Awakeable<String> awakeable = ctx.awakeable(JsonSerdes.STRING);
String awakeableId = awakeable.id();
ctx.run(() -> triggerTaskAndDeliverId(awakeableId));
String payload = awakeable.await();

  1. The handler creates an awakeable. This contains a String identifier and a Promise/Awaitable.
  2. The handler triggers a task/process and attaches the awakeable ID (e.g. over Kafka, via HTTP,...). For example, send an HTTP request to a service that executes the task, and attach the ID to the payload.
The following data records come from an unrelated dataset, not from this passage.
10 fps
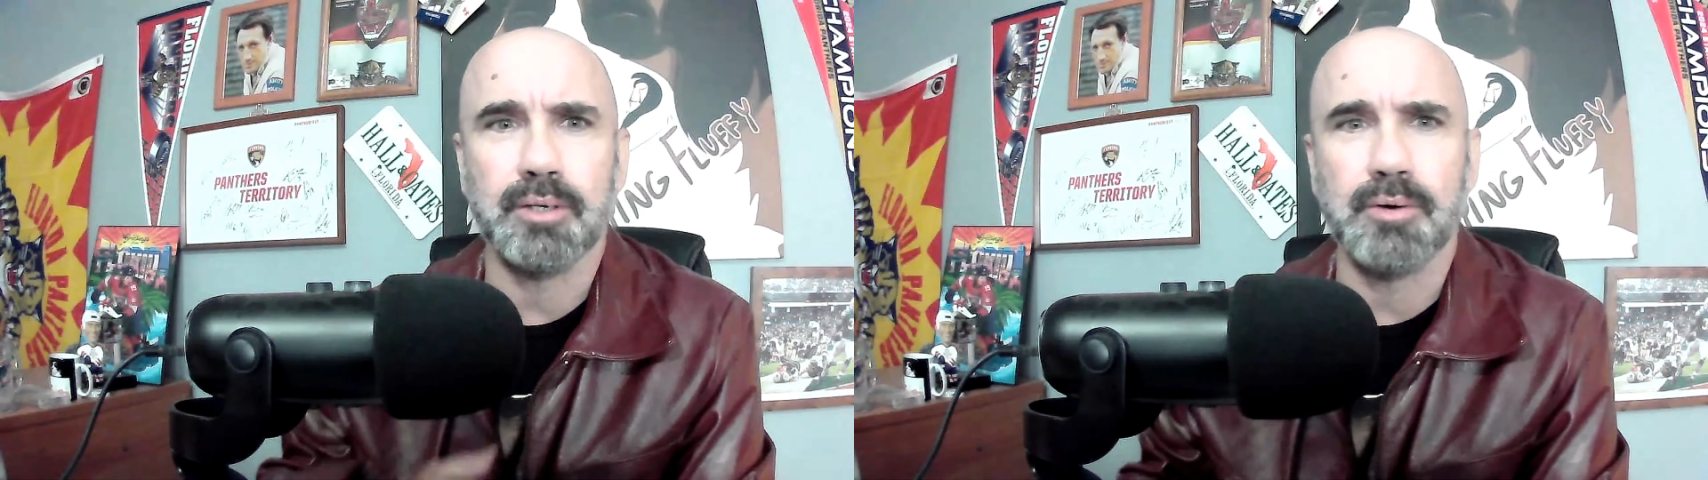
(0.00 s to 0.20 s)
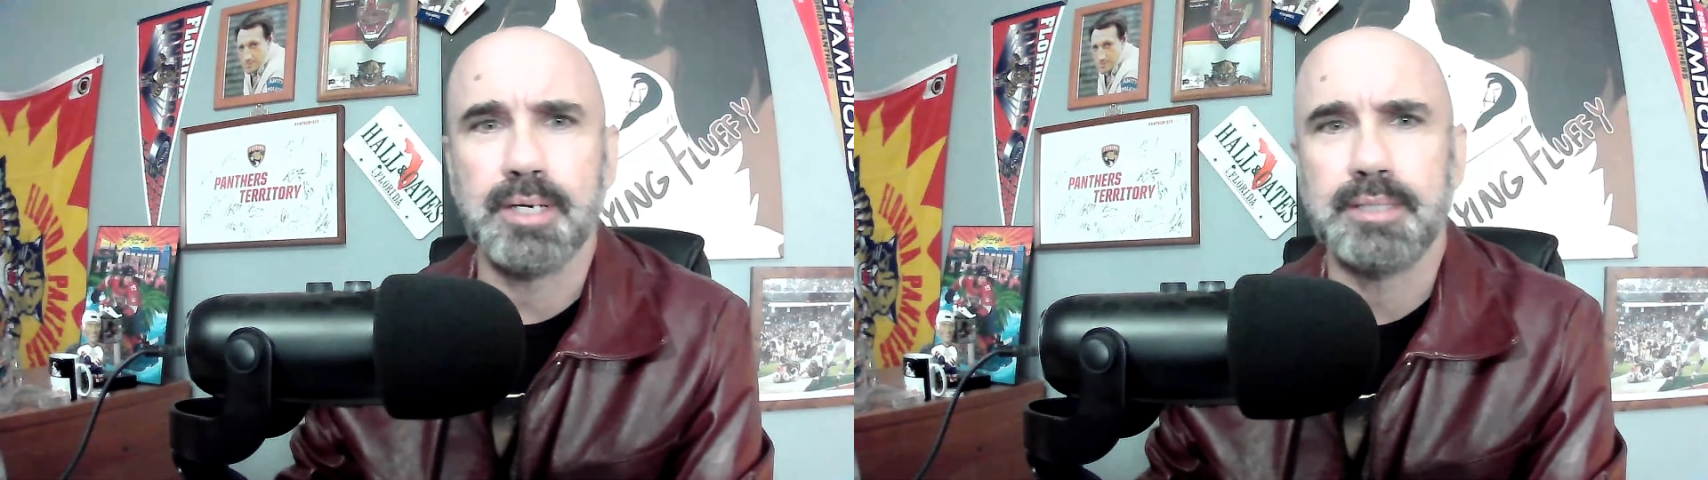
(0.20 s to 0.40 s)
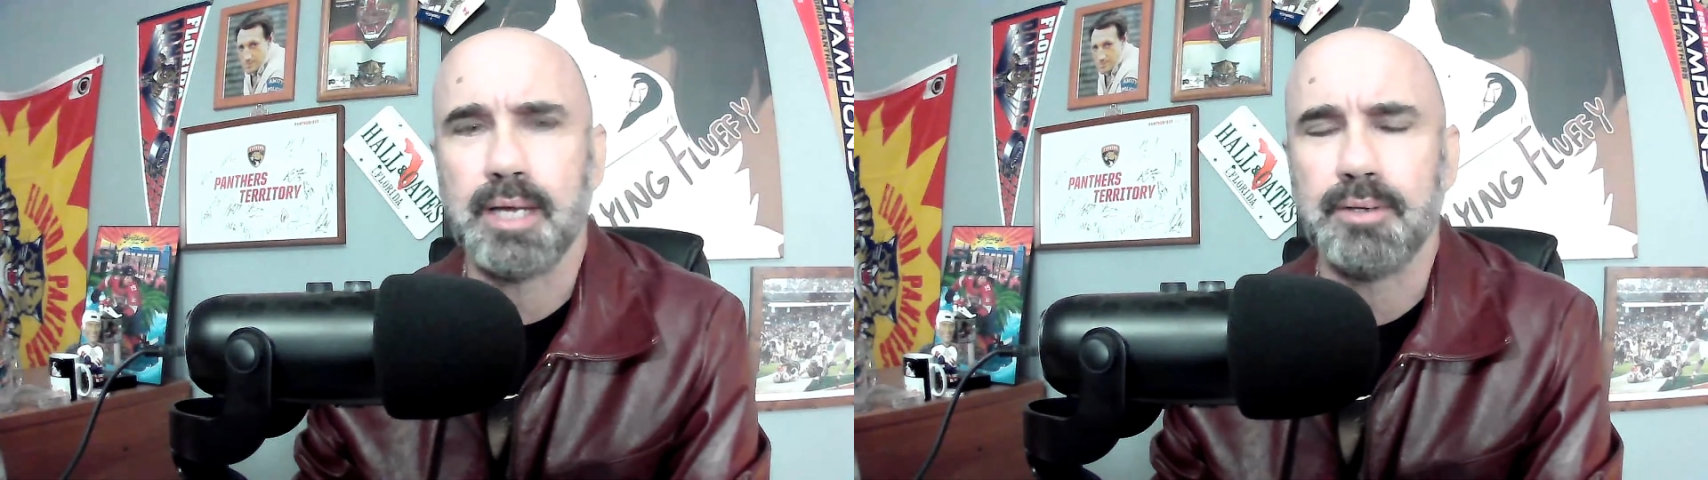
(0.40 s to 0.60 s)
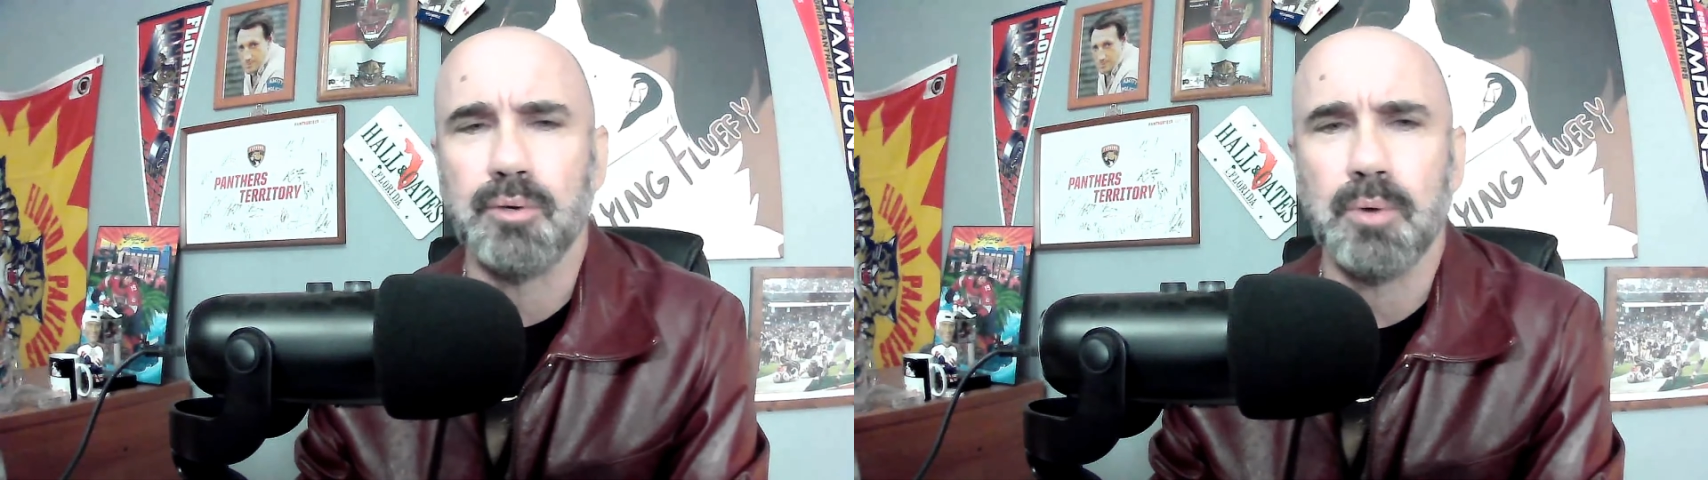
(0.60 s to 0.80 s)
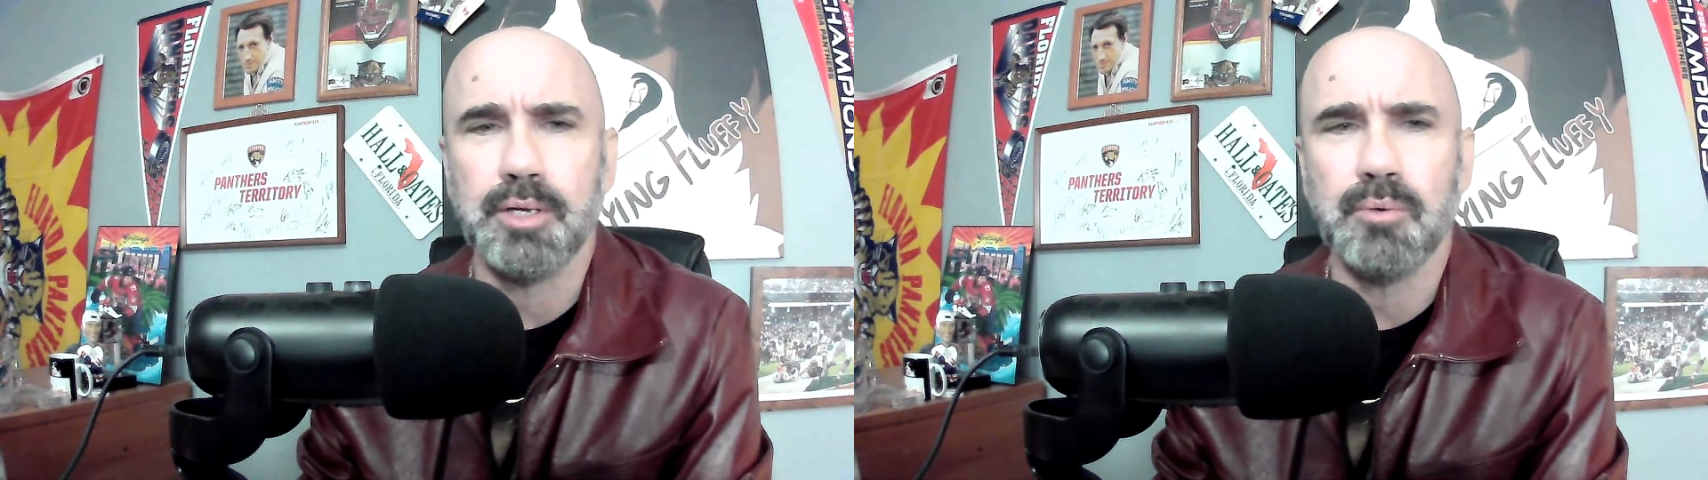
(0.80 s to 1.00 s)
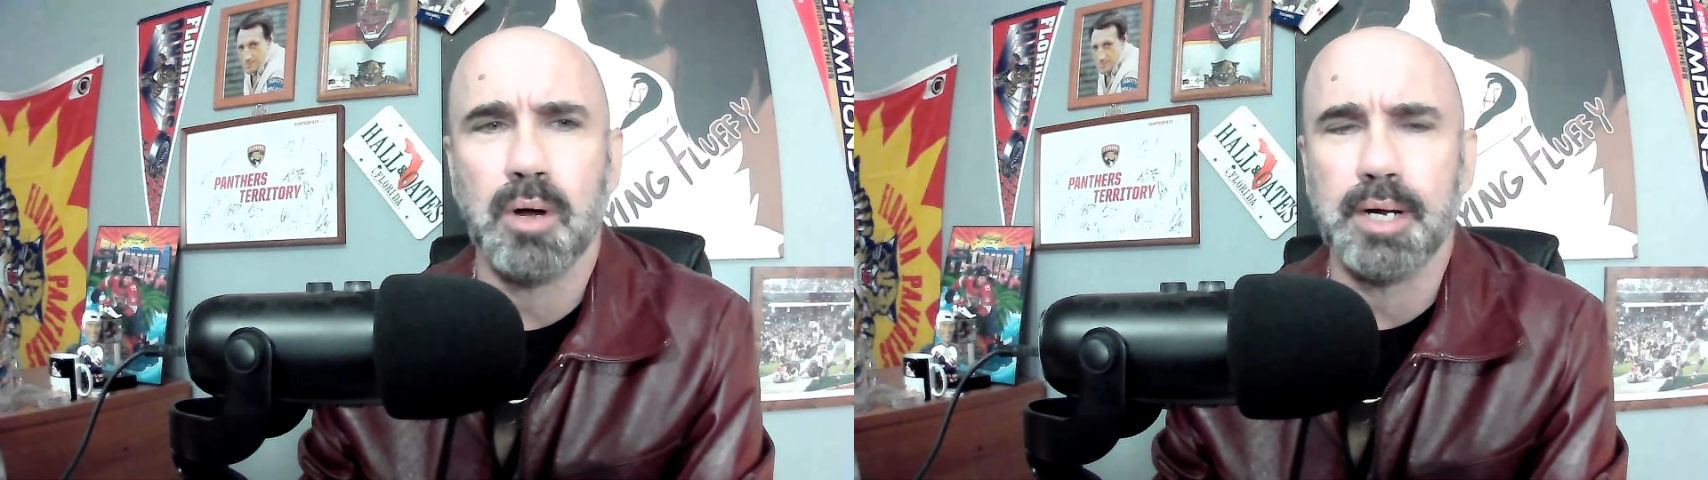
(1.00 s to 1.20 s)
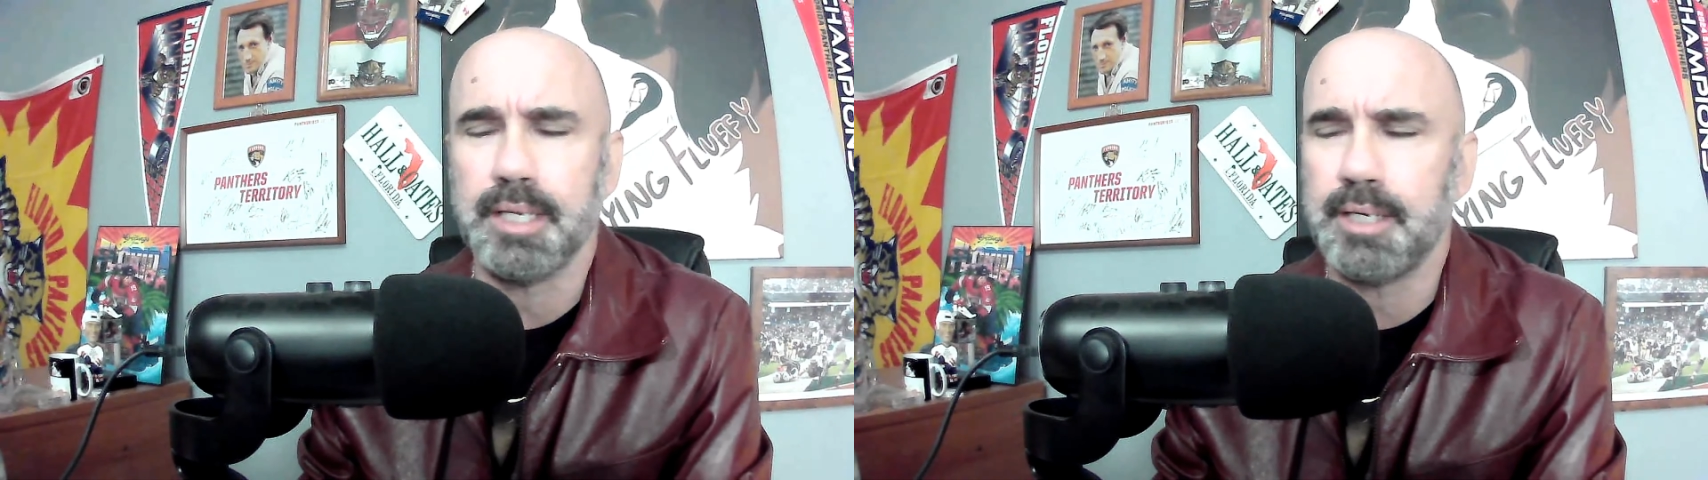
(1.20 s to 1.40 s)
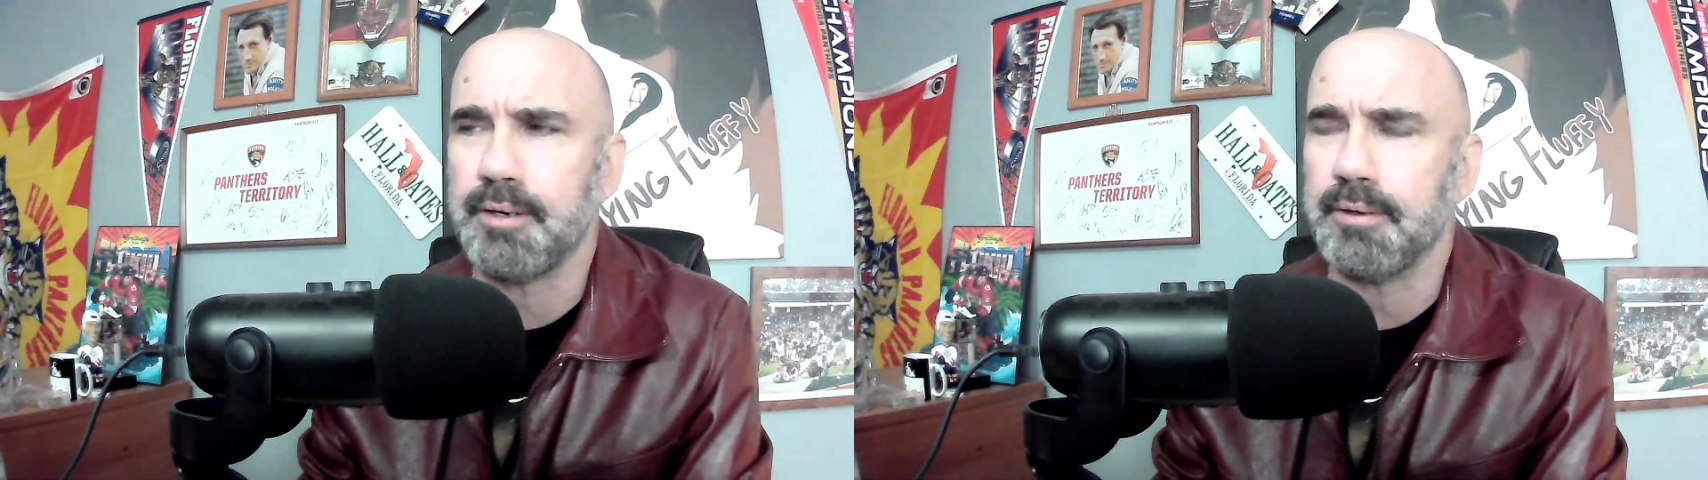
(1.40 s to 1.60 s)
they're going to tell you what you want to
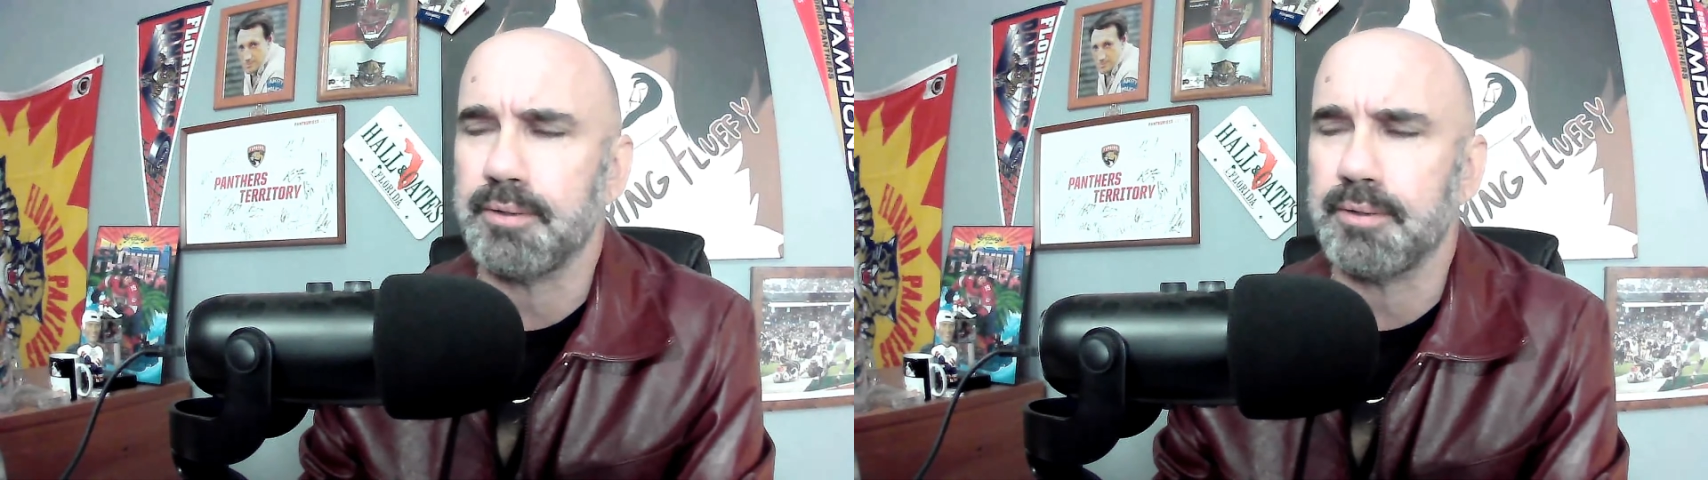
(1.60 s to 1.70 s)
hear.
You use ctx.run to avoid retriggering the task this on retries.
  3. The handler waits until the other process has executed the task.
  1. The external process completes the awakeable when the task is finished by:

    resolve_with_curl.sh
    reject_with_curl.sh
    ExternalProcessResolve.java
    ExternalProcessReject.java

    curl localhost:8080/restate/awakeables/prom_1PePOqp/resolve -H 'content-type: application/json'
    -d '{"hello": "world"}'

    • Resolves the awakeable
      • Over HTTP with its ID and an optional payload
      • Via the SDK with its ID and an optional payload
    • Rejects the awakeable with its ID and a reason: failure. This throws a terminal error in the waiting handler.
      • Over HTTP with its ID and an optional payload
      • Via the SDK with its ID and an optional payload
  1. Once the ID has been returned to the service, the invocation resumes.
Specifying the serializer

For primitive types, you can use the Restate SDK's CoreSerdes. For other types, have a look at the serialization docs.

Cost savings on FaaS

When running on Function-as-a-Service platforms, such as AWS Lambda, Restate suspends the handler while waiting for the awakeable to be completed. Since you only pay for the time that the handler is actually running, your don't pay while waiting for the external process to return.

Awaiting awakeables in Virtual Objects

Virtual Objects only process a single invocation at a time, so the Virtual Object will be blocked while waiting on the awakeable to be resolved.